GWLADUS (standardized modern form)
A late addition to the "Hanesyn Hen" genealogical tract, appearing in only a few versions of it, mentions another daughter of Rhydderch Hael named Gwladus, who presumably would have a similar calculated date to her sister, i.e. late-mid 6th c.
Gladus - Cardiff Ms. 25, 1640
Wladvs - Peniarth Ms. 129, ca. 1500 (and other mss. of later date)
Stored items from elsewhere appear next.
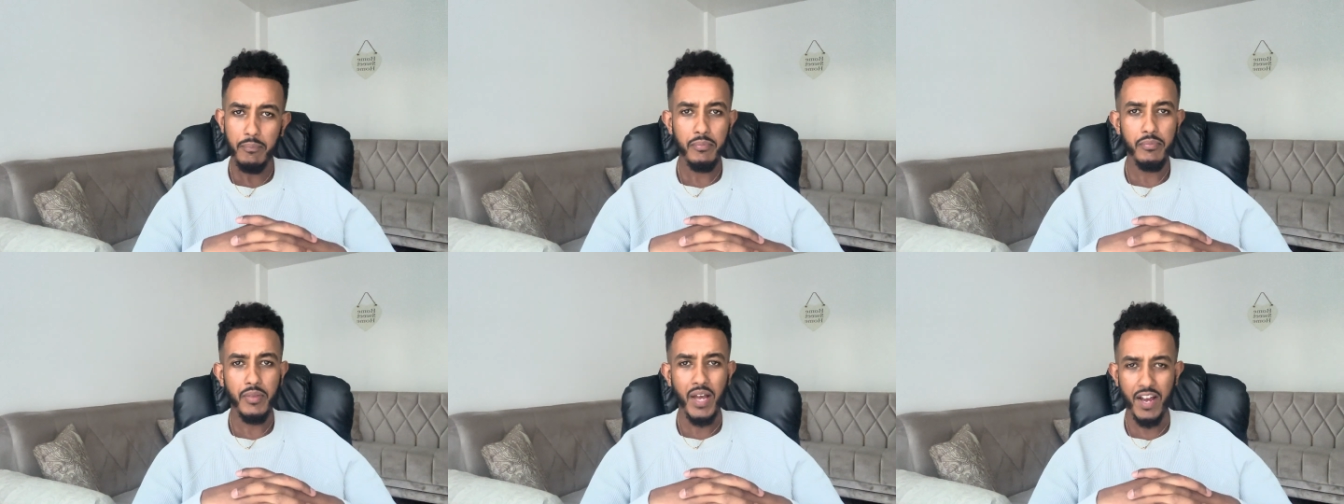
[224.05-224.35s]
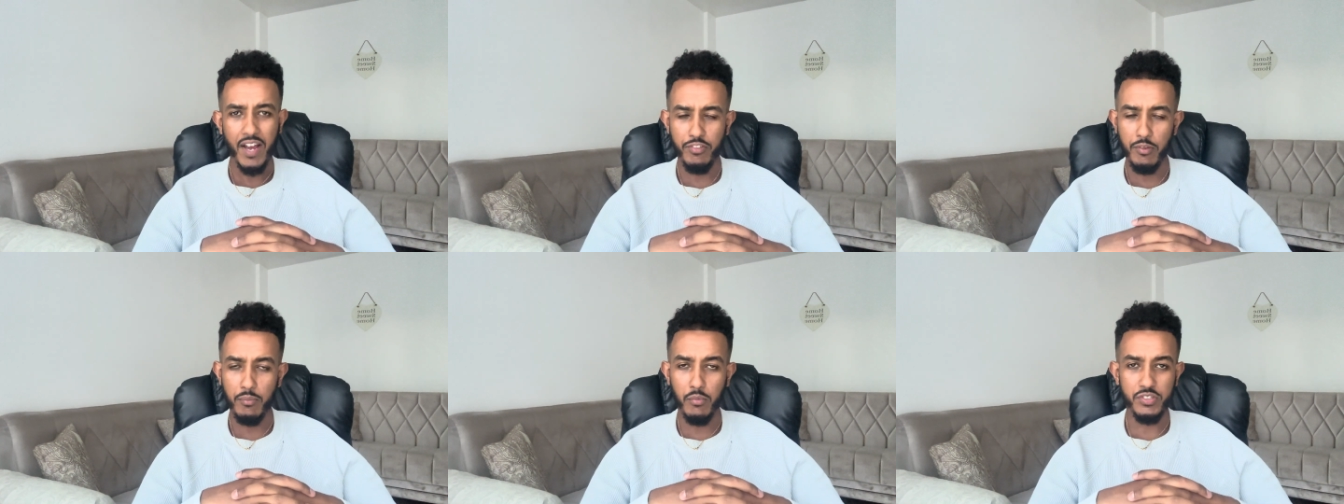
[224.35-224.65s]

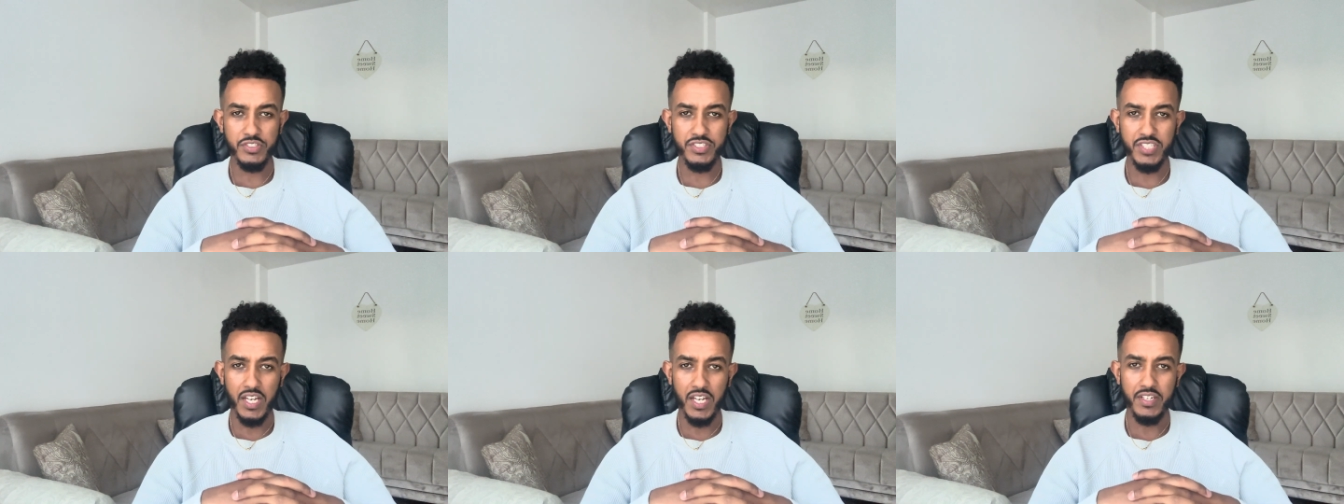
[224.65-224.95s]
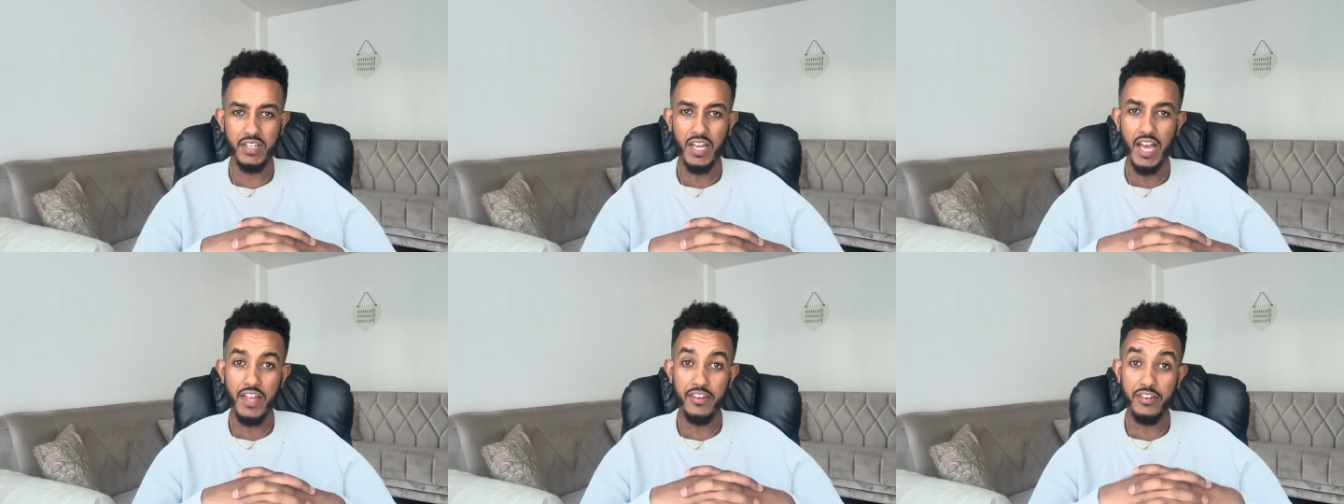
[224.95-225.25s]
have them on
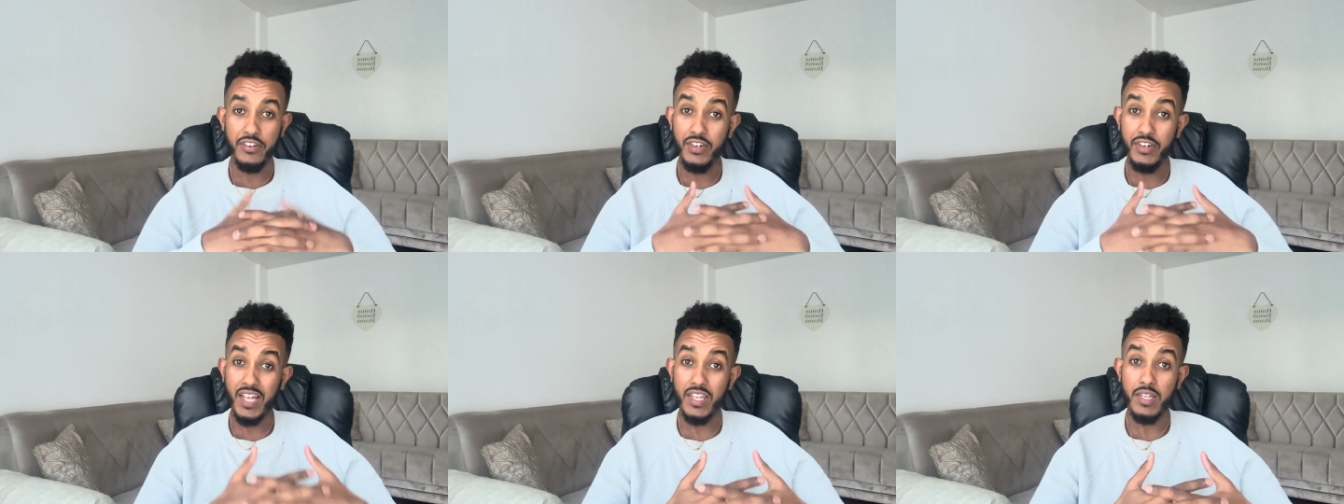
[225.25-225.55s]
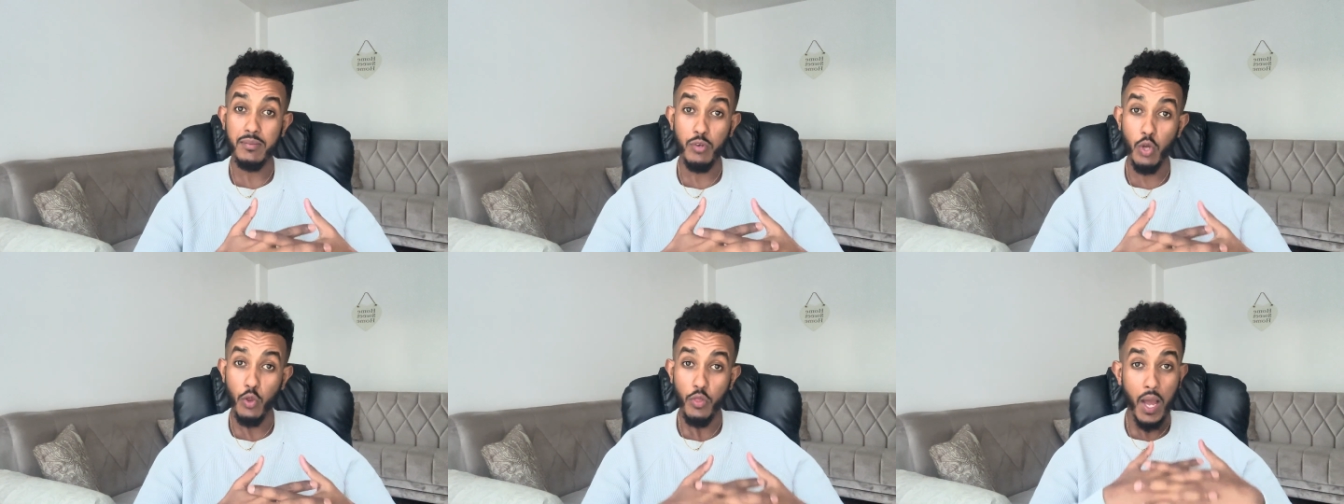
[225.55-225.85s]
side and let them
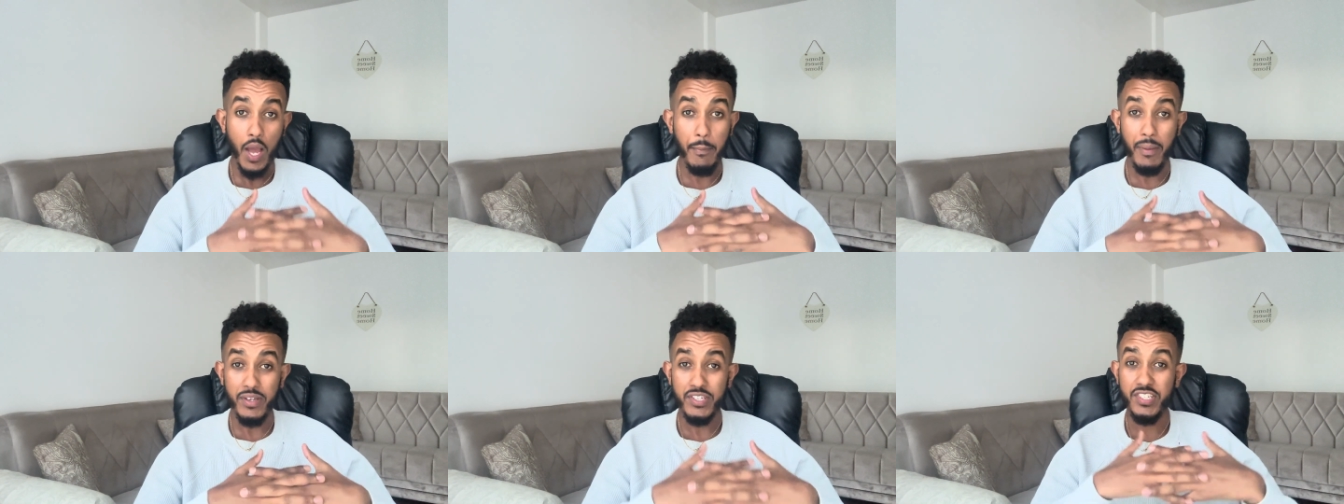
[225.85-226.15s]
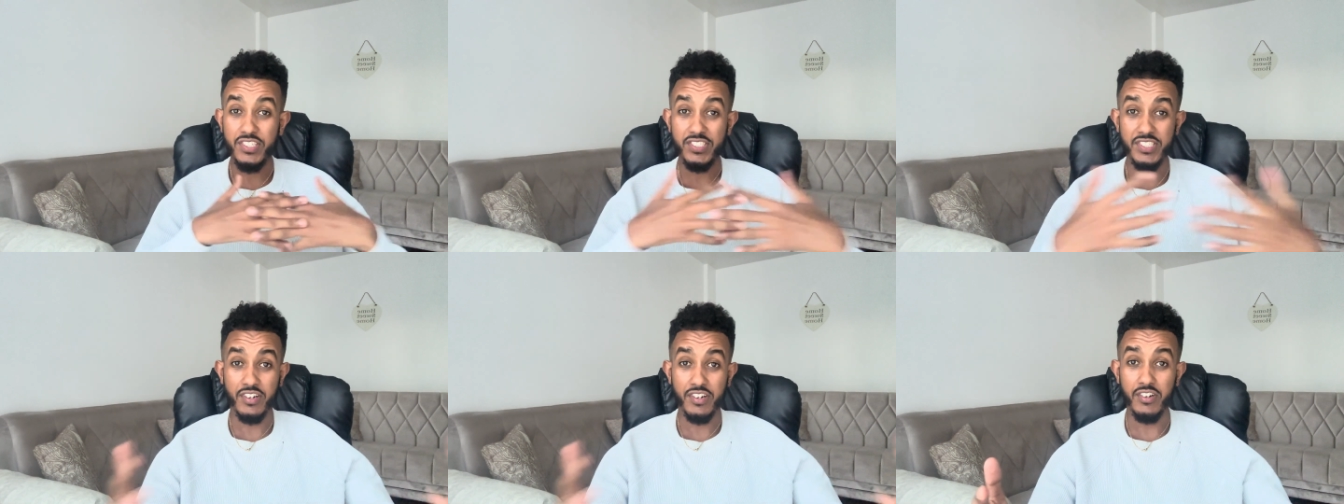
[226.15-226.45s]
know that I'm actually
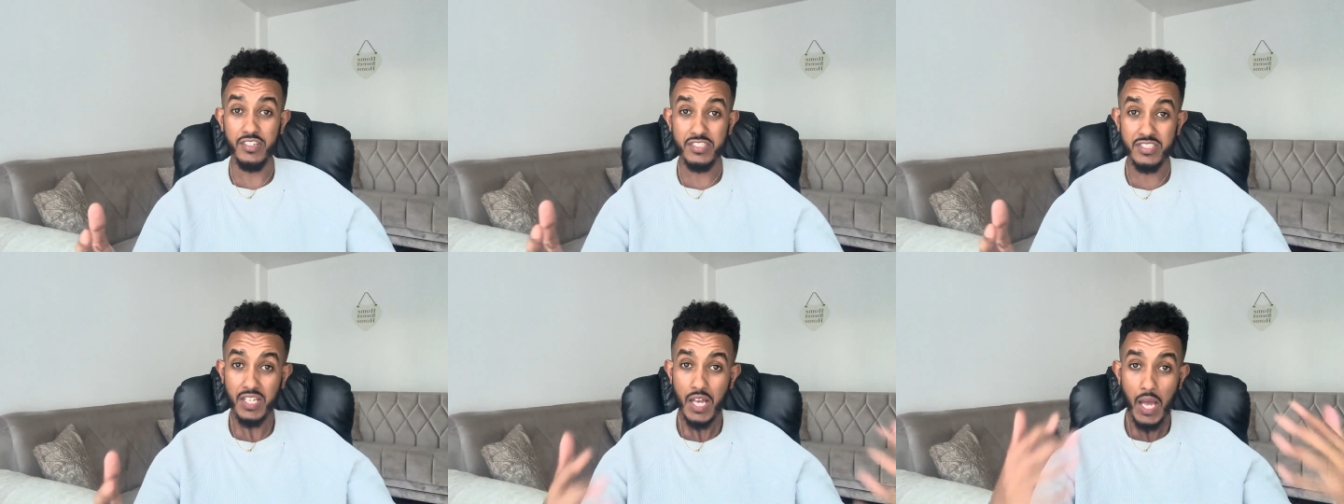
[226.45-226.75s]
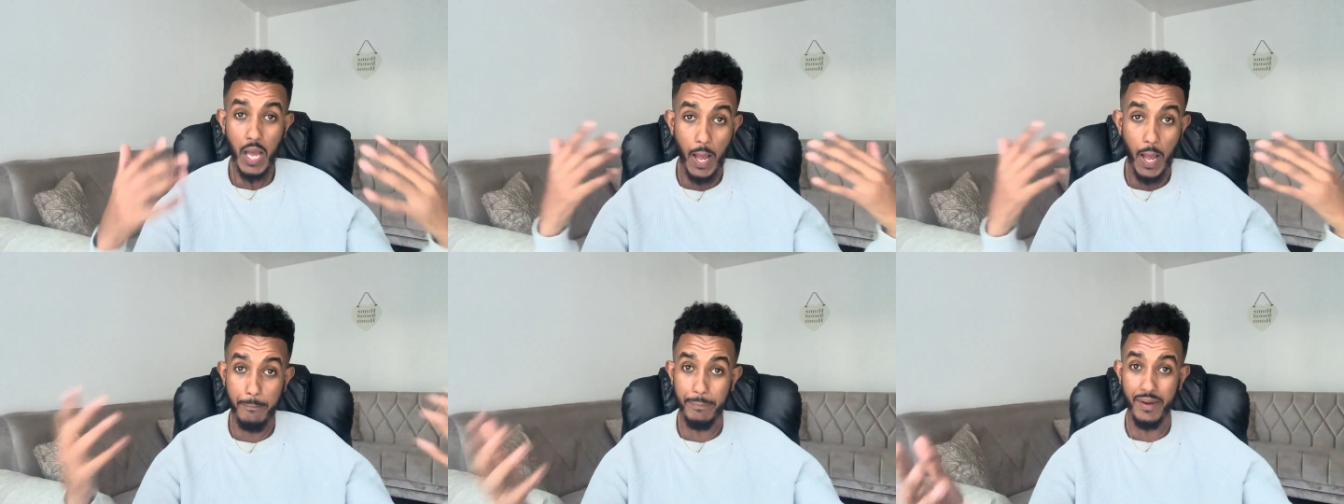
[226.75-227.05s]
serious
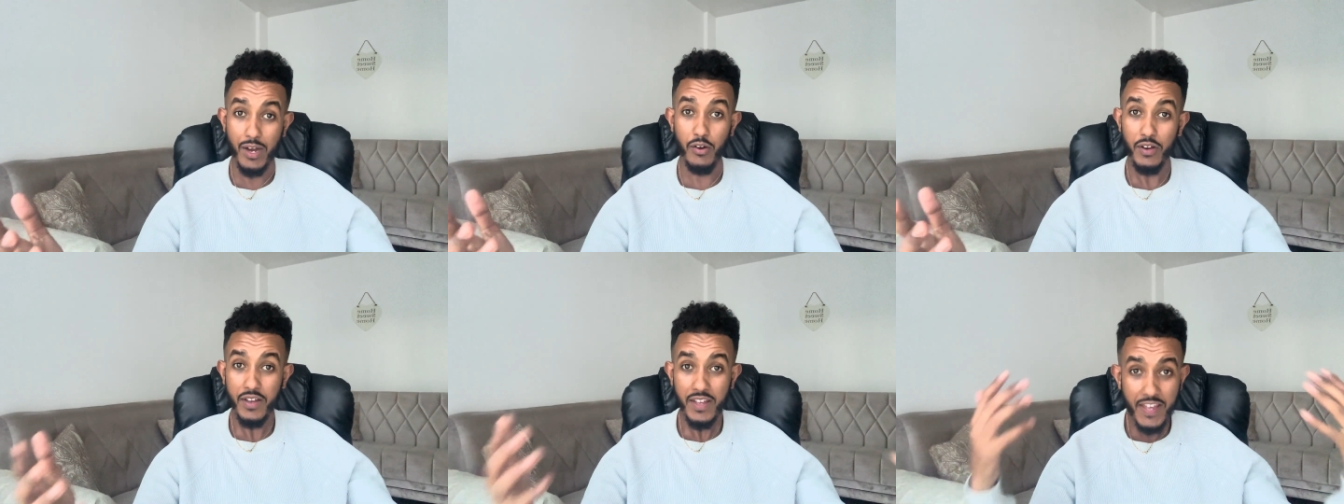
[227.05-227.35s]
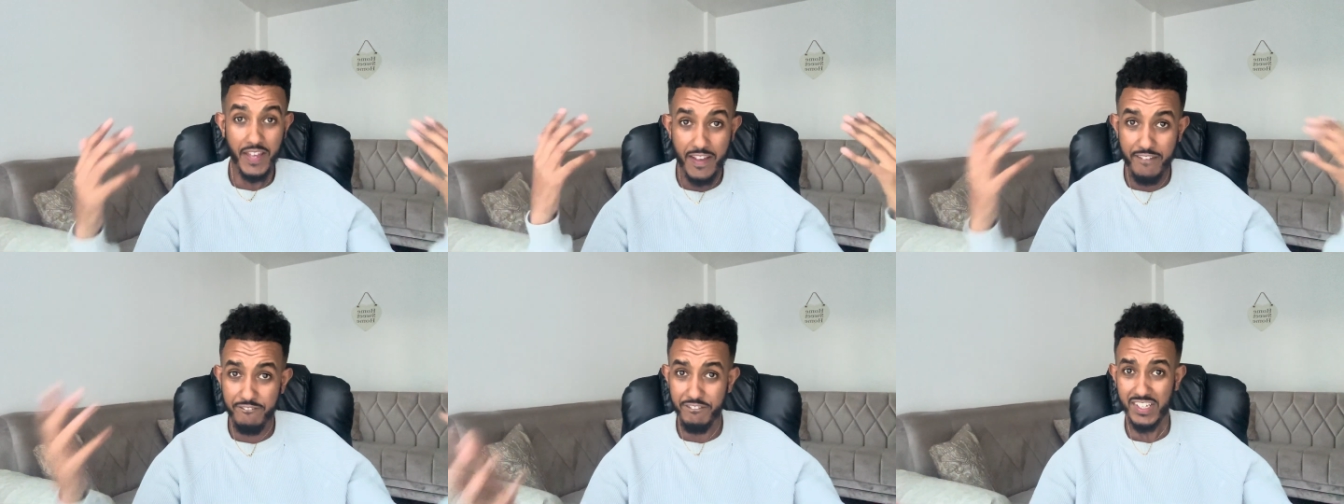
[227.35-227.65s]
about
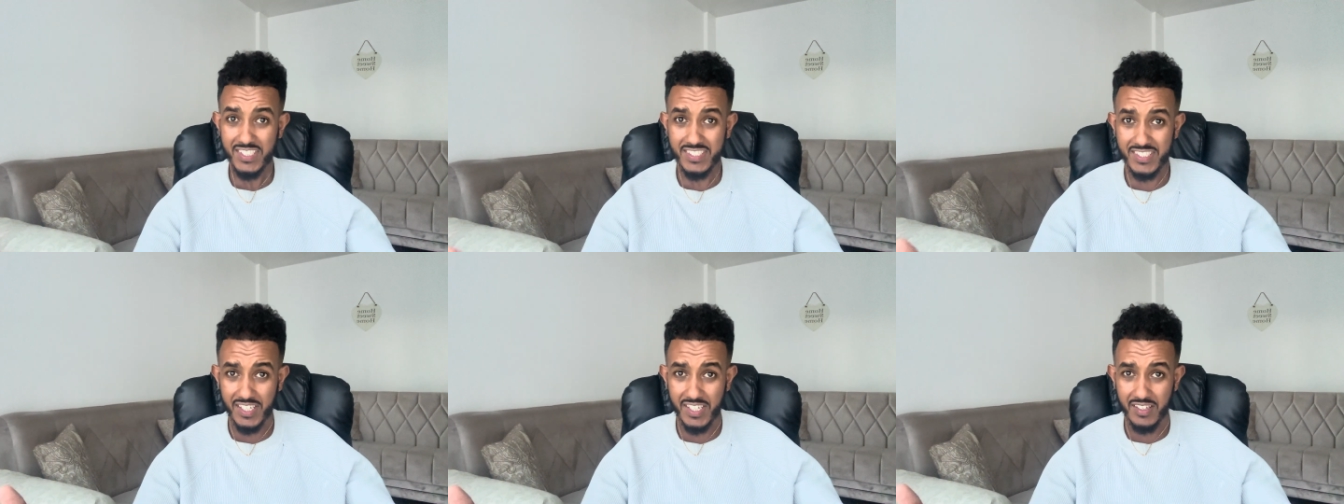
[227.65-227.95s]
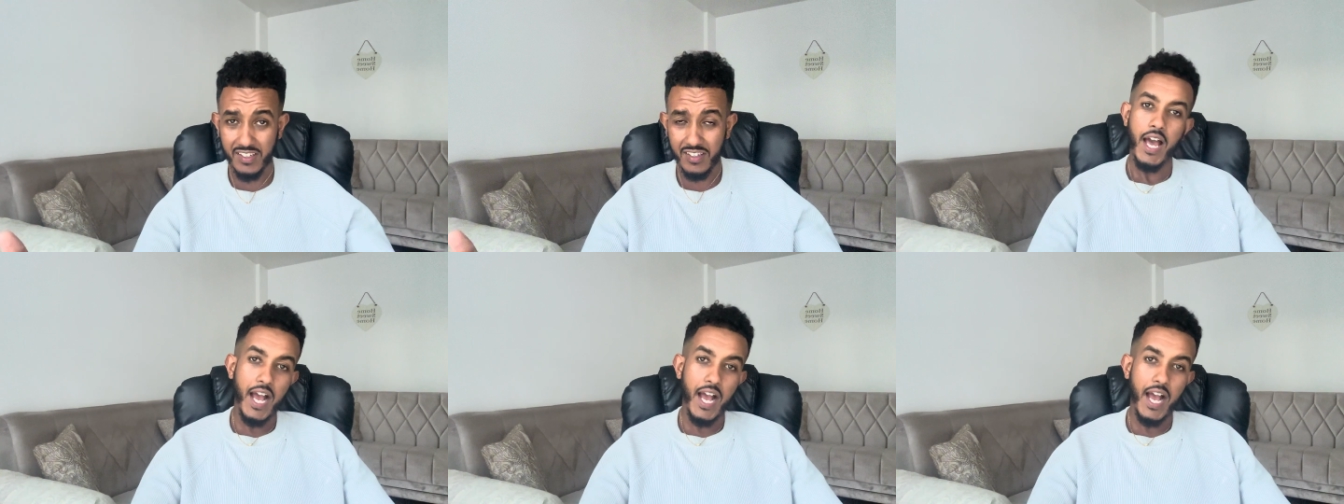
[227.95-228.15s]
investing.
Given the late date at which this was inserted into an existing tract, the historic reliability is uncertain. Bartrum (WCD), however, lists other women with this name of a similar era. Among the "core group" of Brychan Brycheiniog's children (ca. late 5th c.) is a Gwladus, mentioned variously as:
Gladus - De Situ Brecheniauc (Cotton ms. Vespasian A xiv, fos. 10v-11v (ca. 1200) text perhaps a century earlier
Gluadus - Cognacio Brychan (Cotton MS. Domitian I, fox. 157v-158v) ms. dated 1502-55, copied from a ms poss of the 13th c. (presumably a scribal error for Guladus
Gwladus - JC MS 20 written late 14th c., copied from ms ca. 1200
Gwladvs - Plant Brychan
In addition, Llywarch Hen is said to have had a daughter by this name, but she appears only in a late addition to his material (ca. 1600) (Bartrum EWGT).
Although the name Gwladus is sometimes equated with Latin Claudia, there is unlikely to be any linguistic connection. Rather we should look for connections with the element gwlad "land, country" in other personal names, perhaps including the feminine name Gwledyr, as well as common nouns such as gwledig "ruler" etc. The most simple analysis of Gwladus would suffix this root with an adjectival ending -us (originally occurring in borrowings from Latin with -osus, but then reanalyzed as a productive suffix in Welsh), alternatively there is later evidence for -ws as a diminutive suffix and the early forms with u would be consistent with this, although later retention of u argues against it.
If we accept the derivation from gwlad and the adjectival suffix, then we can postulate a mid 6th century Latinized written form Vlatusa and a spoken form something like ['ul-ad-us] or, in English syllables, "OOL-ahd-oos".